The answer should be every line below, repeated exactly, with the images left out.

▶ [Data for review]:
---*---

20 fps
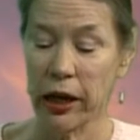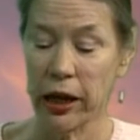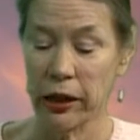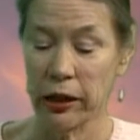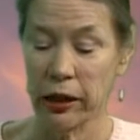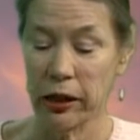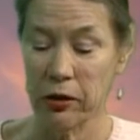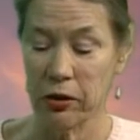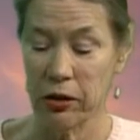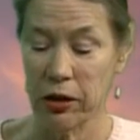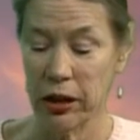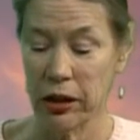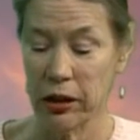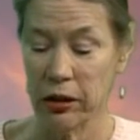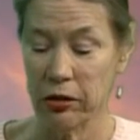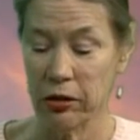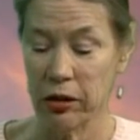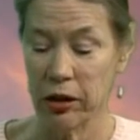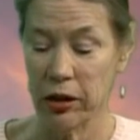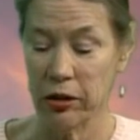I think
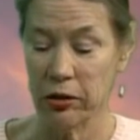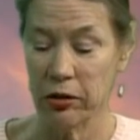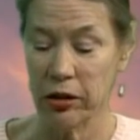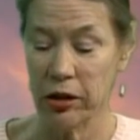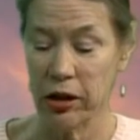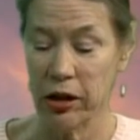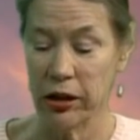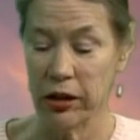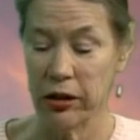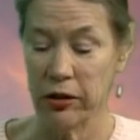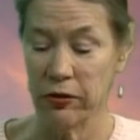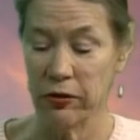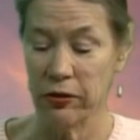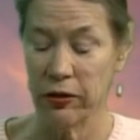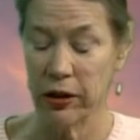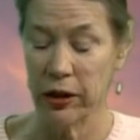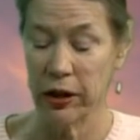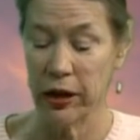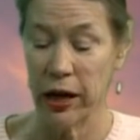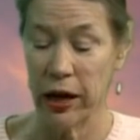it's kind of
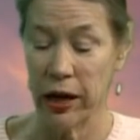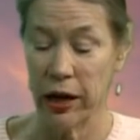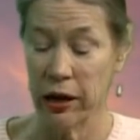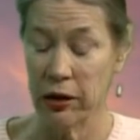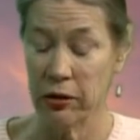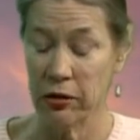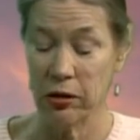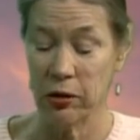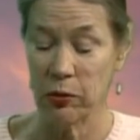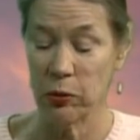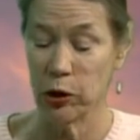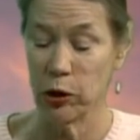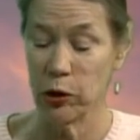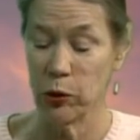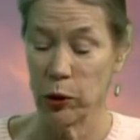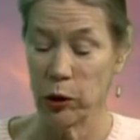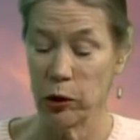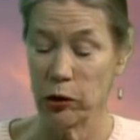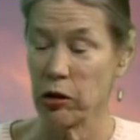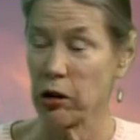as someone who
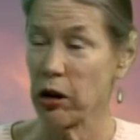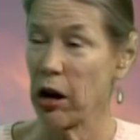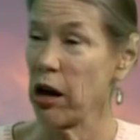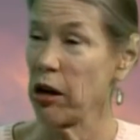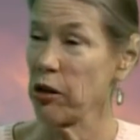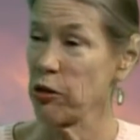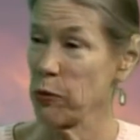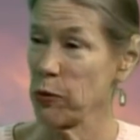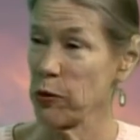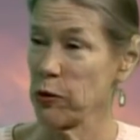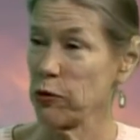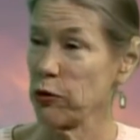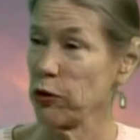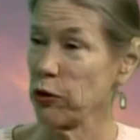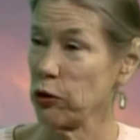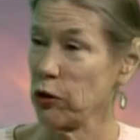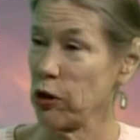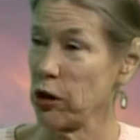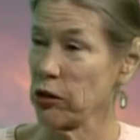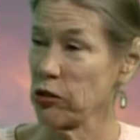worked in hospice for a
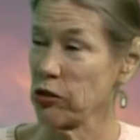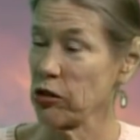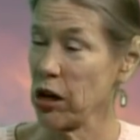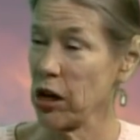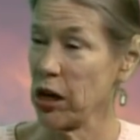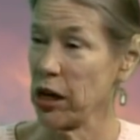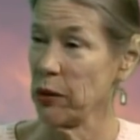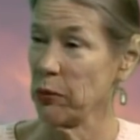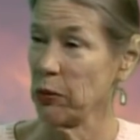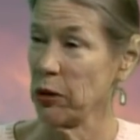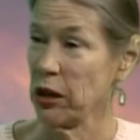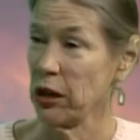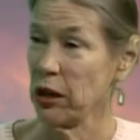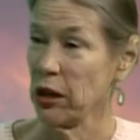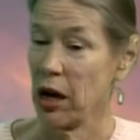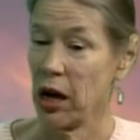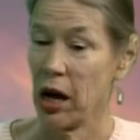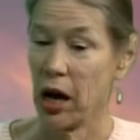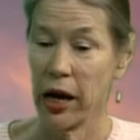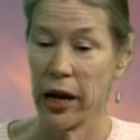long time,
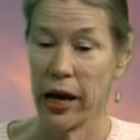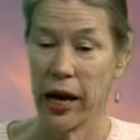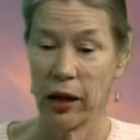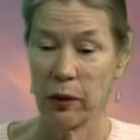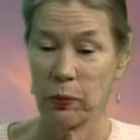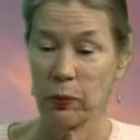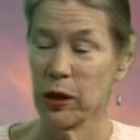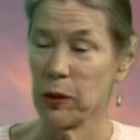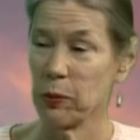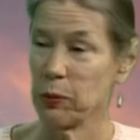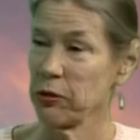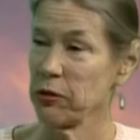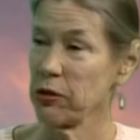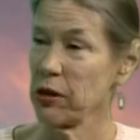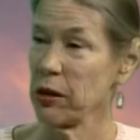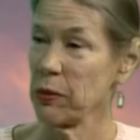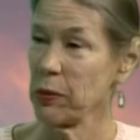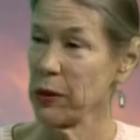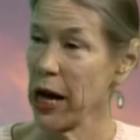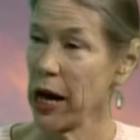I had people say
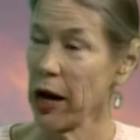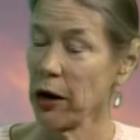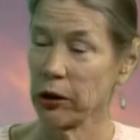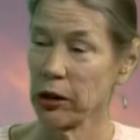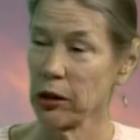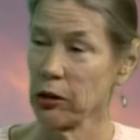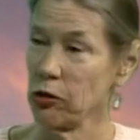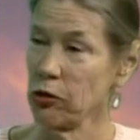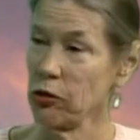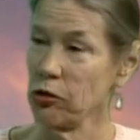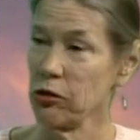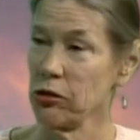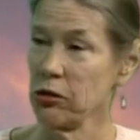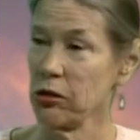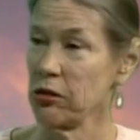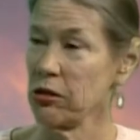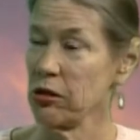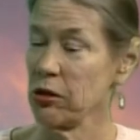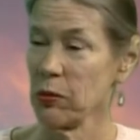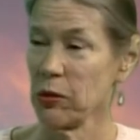to me, "How can you do
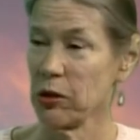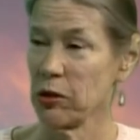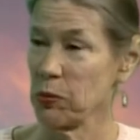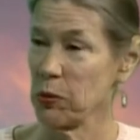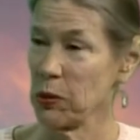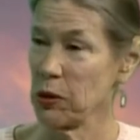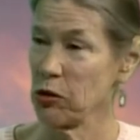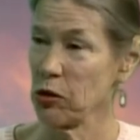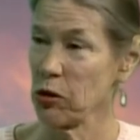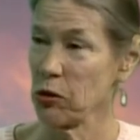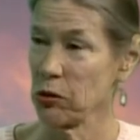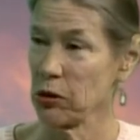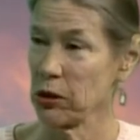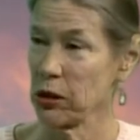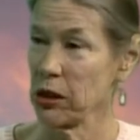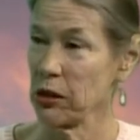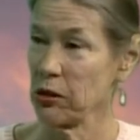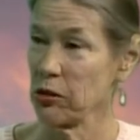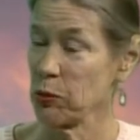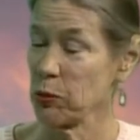this? It must be
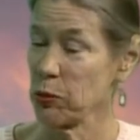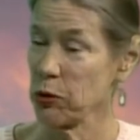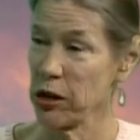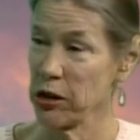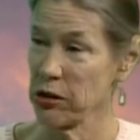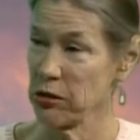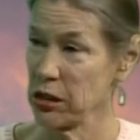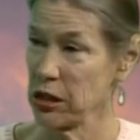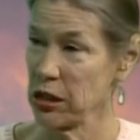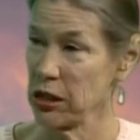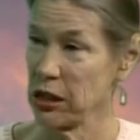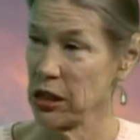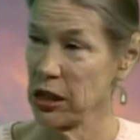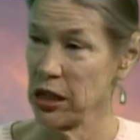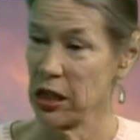totally depressing."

---*---

▶ [Exercise solution]:
20 fps
I think
it's kind of
as someone who
worked in hospice for a
long time,
I had people say
to me, "How can you do
this? It must be
totally depressing."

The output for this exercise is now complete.